Wednesday, May 29, 2013

pals of old

1/3 Rye (1 oz Rittenhouse 100)
1/3 Bacardi (1 oz Appleton V/X)
1/3 Sweet Vermouth (1 oz Cocchi)
1 dash Abbott's Bitters (My batch of replica)

Stir with ice and strain into a glass. I used a coupe, but a rocks glass with a big cube would work well too. Angostura Bitters would substitute well here in place of any of the soon-to-be less difficult to source replicas of Abbott's.

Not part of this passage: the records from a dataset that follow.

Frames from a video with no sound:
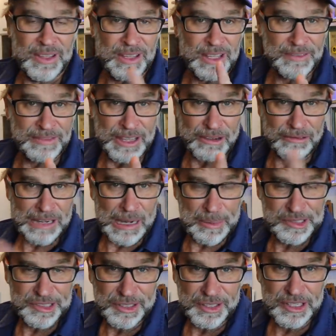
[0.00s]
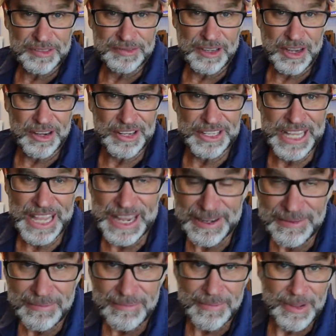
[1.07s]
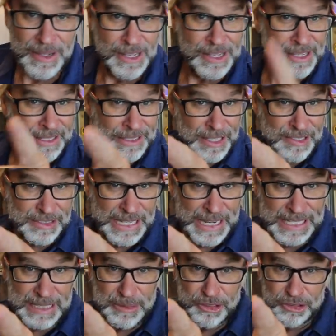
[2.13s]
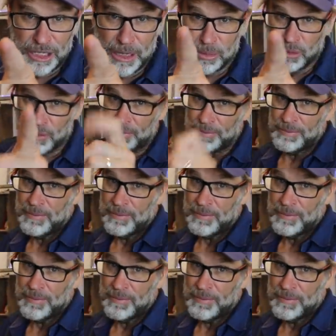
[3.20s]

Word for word: If that rabbit's on his phone again, there's going to be trouble.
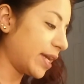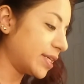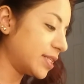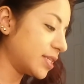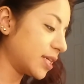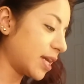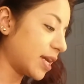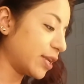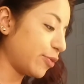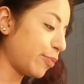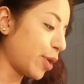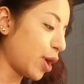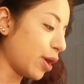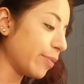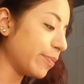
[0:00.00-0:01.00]
eyes to kind of
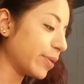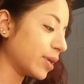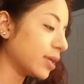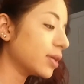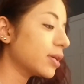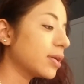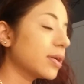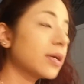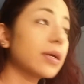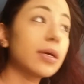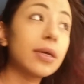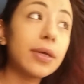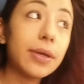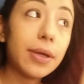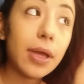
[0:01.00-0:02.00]
pop.
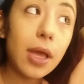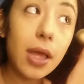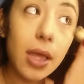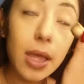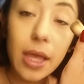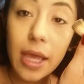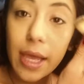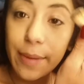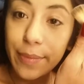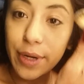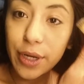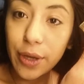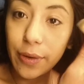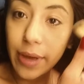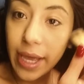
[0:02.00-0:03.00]
I'm
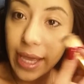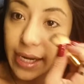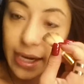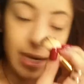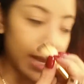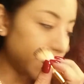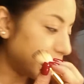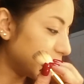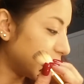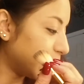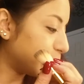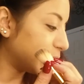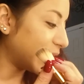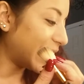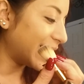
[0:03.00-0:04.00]
going to go ahead and I'm going to
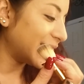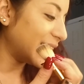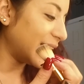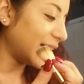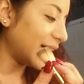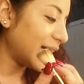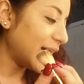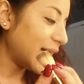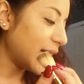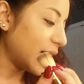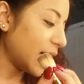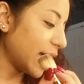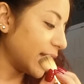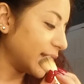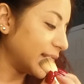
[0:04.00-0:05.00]
apply the
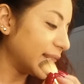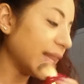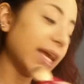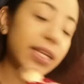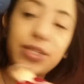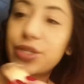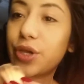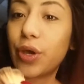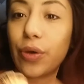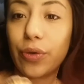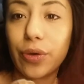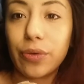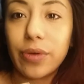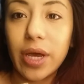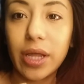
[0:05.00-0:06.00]
light
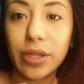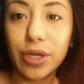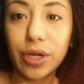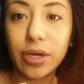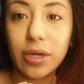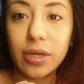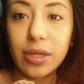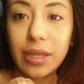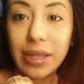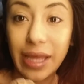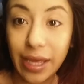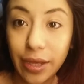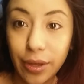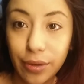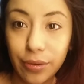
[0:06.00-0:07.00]
cocoa color,
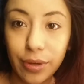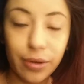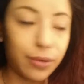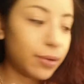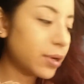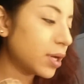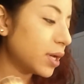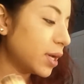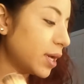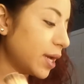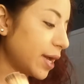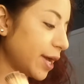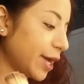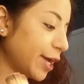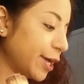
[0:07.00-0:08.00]
light cocoa.
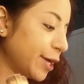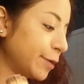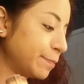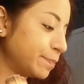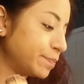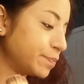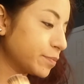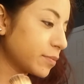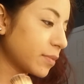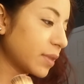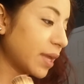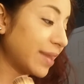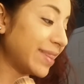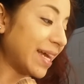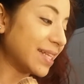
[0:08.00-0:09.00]

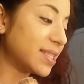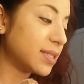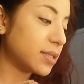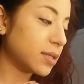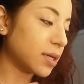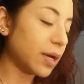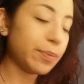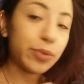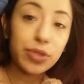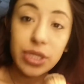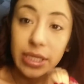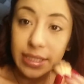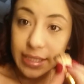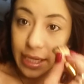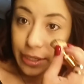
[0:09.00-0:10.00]
That's a couple
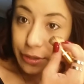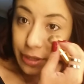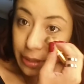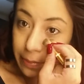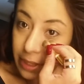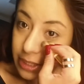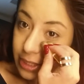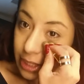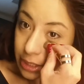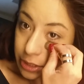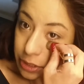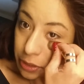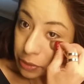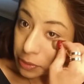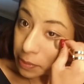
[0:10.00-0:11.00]
shades lighter than my skin
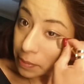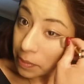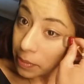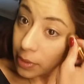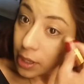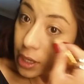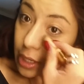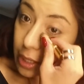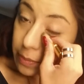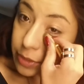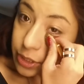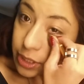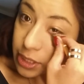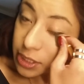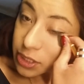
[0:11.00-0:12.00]
tone. I'm
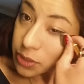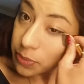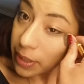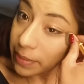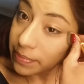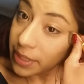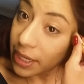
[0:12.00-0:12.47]
just going to swipe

For a nightcap two Wednesdays ago, I searched in Pioneers of Mixing at Elite Bars: 1903-1933 for a drink. There I found the Pals of Old which is somewhat different from the rye Negroni with a similar name, the Old Pal (or the Somerville riff, the Perfect Pal). I say somewhat since both drinks have a rye, vermouth, and third equal part format, with the Pals of Old calling for rum and sweet vermouth and the Old Pal for Campari and dry vermouth. Since the Pals of Old lacks a bitter liqueur ingredient, perhaps it is more similar to the Saratoga with rum here instead of Cognac. For a sugarcane spirit, I opted for something richer than the lighter, grassier Bacardi rum of that era, namely Appleton V/X, to mesh better with the aged rye.
The Appleton's aged rum notes filled the Pals of Old's bouquet. A grape and malt sip possessed a decent mouthfeel, and the swallow displayed a combined and smooth rye and aged rum flavor accented by clove-like spice.

2 comments:

Anonymous said...

I've always seen the Old Pal with dry vermouth, not sweet. (Harry's ABC, Savoy, etc)

frederic said...

Nice catch! Yes, when I wrote my drink notes, I remembered that and just wrote "vermouth" and then I screwed up trying to squeeze out that post before I ran off to work. I have fixed the post accordingly. Cheers!